Now I like to think the channel really began in 1989, when TVOntario commissioned me to investigate how a book show might fly in Canada.

I phoned around. I asked several authors how they felt about being on the box. The early results of this poll told me that TV appearances are more taxing for writers than for ordinary people. Martin Amis said he’d always hated it: "It’s the fear of disgracing yourself. I used to want to smoke to calm my nerves, but I’d end up pinching my cigarette between my knees because I didn’t dare hold up my shaking hands in front of the camera. Then one day my interviewer said, 'Excuse me, Mr. Amis, for interrupting, but your trousers are on fire.’" Ian McEwan revealed, with characteristic spleen, “I always feel a pot of tea is halfway down my cock.”

John Irving recalled for me his time on the Dick Cavett Show. Cavett’s reliance on research cards for questions and factoids so enraged him he demanded whether the host had actually read his book. Well, no, said Cavett, actually, not yet. (Irving digressed at this point to describe the other guest on that episode, Blondie’s Debbie Harry, who’d fallen asleep on his shoulder, her face, he said, the ectoplasmic green of a bottle of Chardonnay when you look at it through the heel. I relate this to make the point that rock stars get nervous on TV too, but have fewer compunctions than most authors about resorting to drugs for relief.) Irving walked off the set. "If the ignorant, pretentious prick had admitted to it before the show began," he told me, "I would have understood – you can’t be expected to read everything – but putting on that blithe, sophisticate act of his really made me want to puke."

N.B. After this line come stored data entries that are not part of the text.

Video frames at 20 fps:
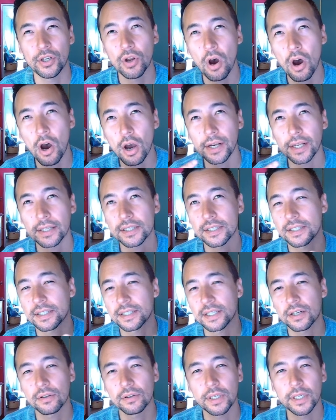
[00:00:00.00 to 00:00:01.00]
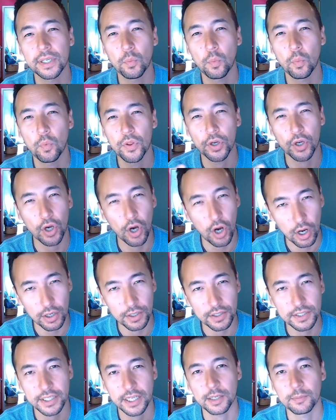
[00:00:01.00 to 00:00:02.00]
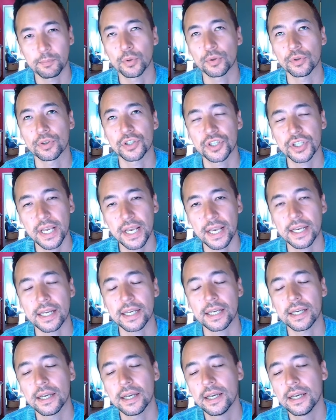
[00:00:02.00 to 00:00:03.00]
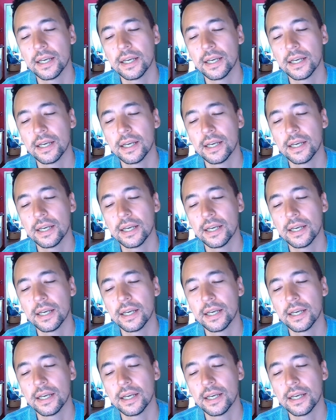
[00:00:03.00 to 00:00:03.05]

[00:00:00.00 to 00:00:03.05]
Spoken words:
not necessarily the content per se.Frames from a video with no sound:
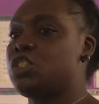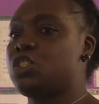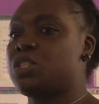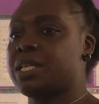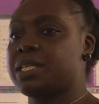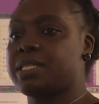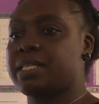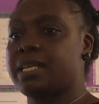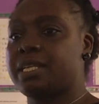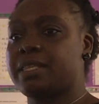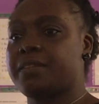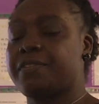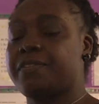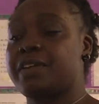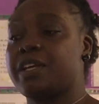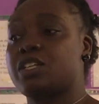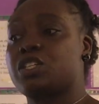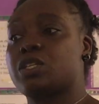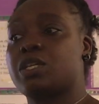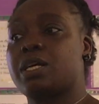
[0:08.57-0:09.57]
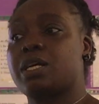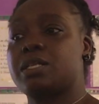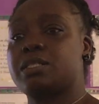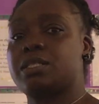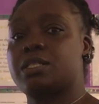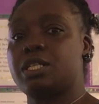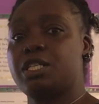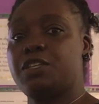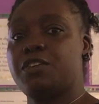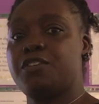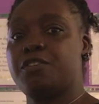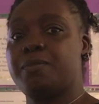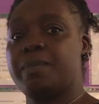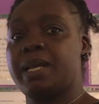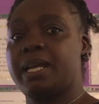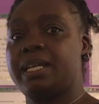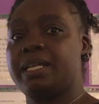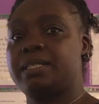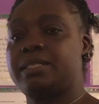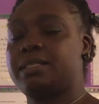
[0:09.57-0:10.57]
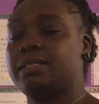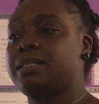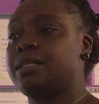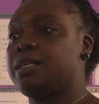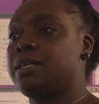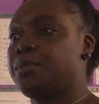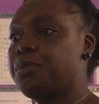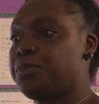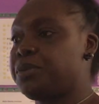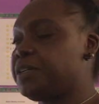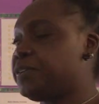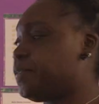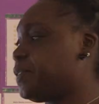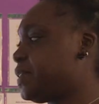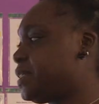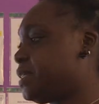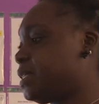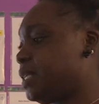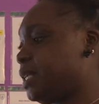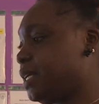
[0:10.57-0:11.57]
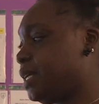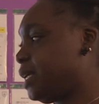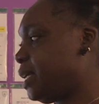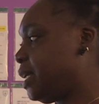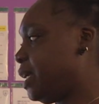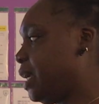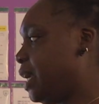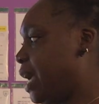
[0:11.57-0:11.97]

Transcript: just get the flashcards that you've made previously,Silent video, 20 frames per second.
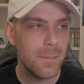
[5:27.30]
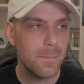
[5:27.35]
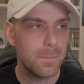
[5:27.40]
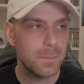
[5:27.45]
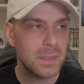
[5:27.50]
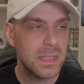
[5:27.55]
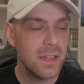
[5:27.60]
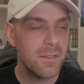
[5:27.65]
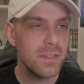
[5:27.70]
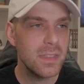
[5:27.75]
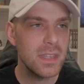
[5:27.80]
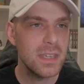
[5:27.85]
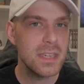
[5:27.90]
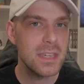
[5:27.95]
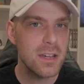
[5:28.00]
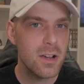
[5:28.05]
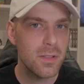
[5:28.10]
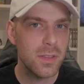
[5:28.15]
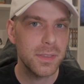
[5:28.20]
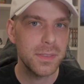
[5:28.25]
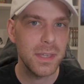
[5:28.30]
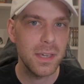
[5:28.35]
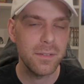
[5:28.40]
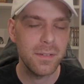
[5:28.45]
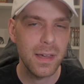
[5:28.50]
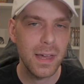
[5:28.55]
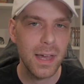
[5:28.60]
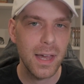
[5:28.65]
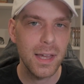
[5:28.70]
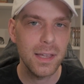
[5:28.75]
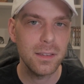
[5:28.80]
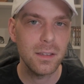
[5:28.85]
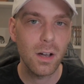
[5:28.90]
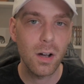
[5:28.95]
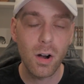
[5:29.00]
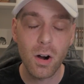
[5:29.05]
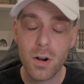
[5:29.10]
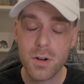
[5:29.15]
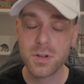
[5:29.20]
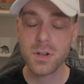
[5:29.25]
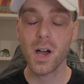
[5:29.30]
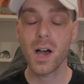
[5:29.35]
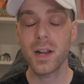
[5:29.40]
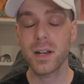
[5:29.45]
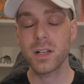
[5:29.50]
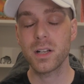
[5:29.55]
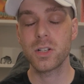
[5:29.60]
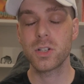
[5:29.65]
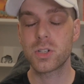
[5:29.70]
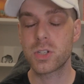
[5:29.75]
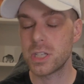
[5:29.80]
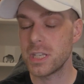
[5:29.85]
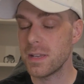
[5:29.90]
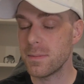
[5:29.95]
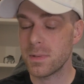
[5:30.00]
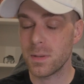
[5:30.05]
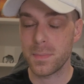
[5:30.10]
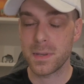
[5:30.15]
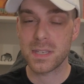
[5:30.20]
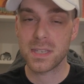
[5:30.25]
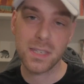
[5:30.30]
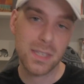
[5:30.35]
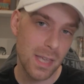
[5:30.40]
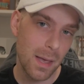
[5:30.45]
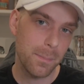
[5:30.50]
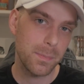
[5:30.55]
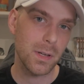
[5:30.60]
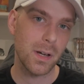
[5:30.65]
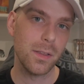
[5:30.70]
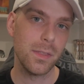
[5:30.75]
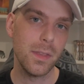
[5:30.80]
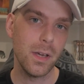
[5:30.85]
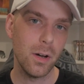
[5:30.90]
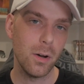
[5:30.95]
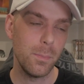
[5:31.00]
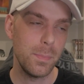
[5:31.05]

given the year that they've had, are not a team to be slept on though,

John Updike, meanwhile, called appearing on TV “a truly raffish experience – to be in the same hospitality suite on Good Morning America as Mel Tormé and the woman who has given birth to sextuplets! I like it and I do it once a year.”

Nonetheless, getting books on the air – not to mention their authors – was evidently going to be rough.

I happened to be taking a European holiday that summer and looked up Bernard Pivot in Paris. His world-famous programme, Apostrophes, was in its second decade and so successful it commanded a special “Books of the Week” table in almost every bookstore in France; it was accessible in quiz and encyclopaedia form on the country’s Minitel database network; and it fuelled a European literary magazine called Lire. Its enduring success in French Canada, meanwhile, was a tweak on the noses of Anglophones here who professed to have a literary culture of their own. Yes, I presented myself as an innocent holidaymaker, but was in fact on a poaching mission.